# Week 11 Further Readings

This week we'll look at some Python constructs that makes it readable, likable and popular. These are often called **_syntactic sugar_** because it makes the code less verbose and more concise. [Formally](https://en.wikipedia.org/wiki/Syntactic_sugar), 
> Syntactic sugar is syntax within a programming language that is designed to make things easier to read or to express. It makes the language "sweeter" for human use: things can be expressed more clearly, more concisely, or in an alternative style that some may prefer.

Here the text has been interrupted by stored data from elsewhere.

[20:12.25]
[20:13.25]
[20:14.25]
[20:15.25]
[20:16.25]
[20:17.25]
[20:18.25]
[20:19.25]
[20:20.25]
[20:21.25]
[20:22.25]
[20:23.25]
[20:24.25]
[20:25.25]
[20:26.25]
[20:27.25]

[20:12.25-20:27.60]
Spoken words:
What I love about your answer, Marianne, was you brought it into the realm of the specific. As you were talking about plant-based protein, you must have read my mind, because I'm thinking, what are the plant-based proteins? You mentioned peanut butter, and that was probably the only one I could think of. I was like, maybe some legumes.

That means there are equivalent constructs that achieve the same thing but are often not used/preferred because there is a more elegant or succinct way of writing the same code. In part one of a two series readings, let us explore a few such constructs. You may be familiar with and already using these in your assignments and other coding exercises without realizing there is a more verbose way of writing them. The goal of discussing these here is two-fold:
1. Introduce you to a few (hopefully)new syntactic sugar constructs that you can adopt.
2. You are aware of the shorthand and their equivalent longhand notations and use them appropriately to make the code more readable. It is important to note that less verbose code is not always very readable.

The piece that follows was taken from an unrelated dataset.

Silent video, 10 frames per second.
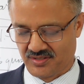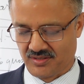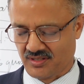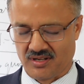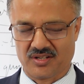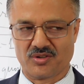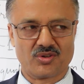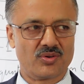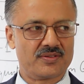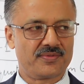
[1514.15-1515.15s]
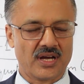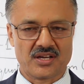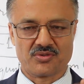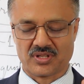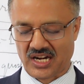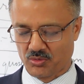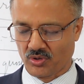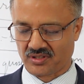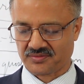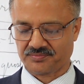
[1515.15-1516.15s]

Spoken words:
Or I don't know if I use the right word.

Let us start with some easy ones.

### Unpacking iterables

Unpacking an iterable means assigning its values to a series of variables one by one. This is something we have used quite a lot in assignments when working with BLAST results when reading in only the fields of interest and not worrying about others. 

In [1]:
blast_hit = ["sp|P09835|UHPB_ECOLI|311-499", "NZ_CP028828.1", 42.408, 191, 105, 3, 1, 188, 621711, 622277, 2.66e-23, 93.6, 189]

#longer version
sseq_id = blast_hit[1]
pident = blast_hit[2]
leng = blast_hit[3]
sstart = blast_hit[8]
send = blast_hit[9]
qlen = blast_hit[12]

print(f'''Subject Sequence ID: {sseq_id}
% of identical positions: {pident}
Length: {leng}
Start of subject sequence alignment: {sstart}
End of subject sequence alignment: {send}
Query sequence length: {qlen}'''
)

Subject Sequence ID: NZ_CP028828.1
% of identical positions: 42.408
Length: 191
Start of subject sequence alignment: 621711
End of subject sequence alignment: 622277
Query sequence length: 189


In [2]:
#using variable unpacking
_, sseq_id, pident, leng, _, _, _, _, sstart, send, _, _, qlen = blast_hit

print(f'''Subject Sequence ID: {sseq_id}
% of identical positions: {pident}
Length: {leng}
Start of subject sequence alignment: {sstart}
End of subject sequence alignment: {send}
Query sequence length: {qlen}'''
)

Subject Sequence ID: NZ_CP028828.1
% of identical positions: 42.408
Length: 191
Start of subject sequence alignment: 621711
End of subject sequence alignment: 622277
Query sequence length: 189


You may remember from class that we can use a `*` in front of a variable to consume multiple values, for example `*_` consumes 4 values between "leng" and "sstart". However, note that `*_` can only be used once in an assignment statement as Python figures out how many values `*` should consume based on the fixed number of other values being unpacked.

In [3]:
_, sseq_id, pident, leng, *_, sstart, send, _, _, qlen = blast_hit

print(f'''Subject Sequence ID: {sseq_id}
% of identical positions: {pident}
Length: {leng}
Start of subject sequence alignment: {sstart}
End of subject sequence alignment: {send}
Query sequence length: {qlen}'''
)

Subject Sequence ID: NZ_CP028828.1
% of identical positions: 42.408
Length: 191
Start of subject sequence alignment: 621711
End of subject sequence alignment: 622277
Query sequence length: 189


Note that Python will complain if there are not enough or more variables given while unpacking. Even though the demo illustrates unpacking a list, we can extend this concept to any iterable. When you iterate over a dictionary, it unpacks the keys by default. 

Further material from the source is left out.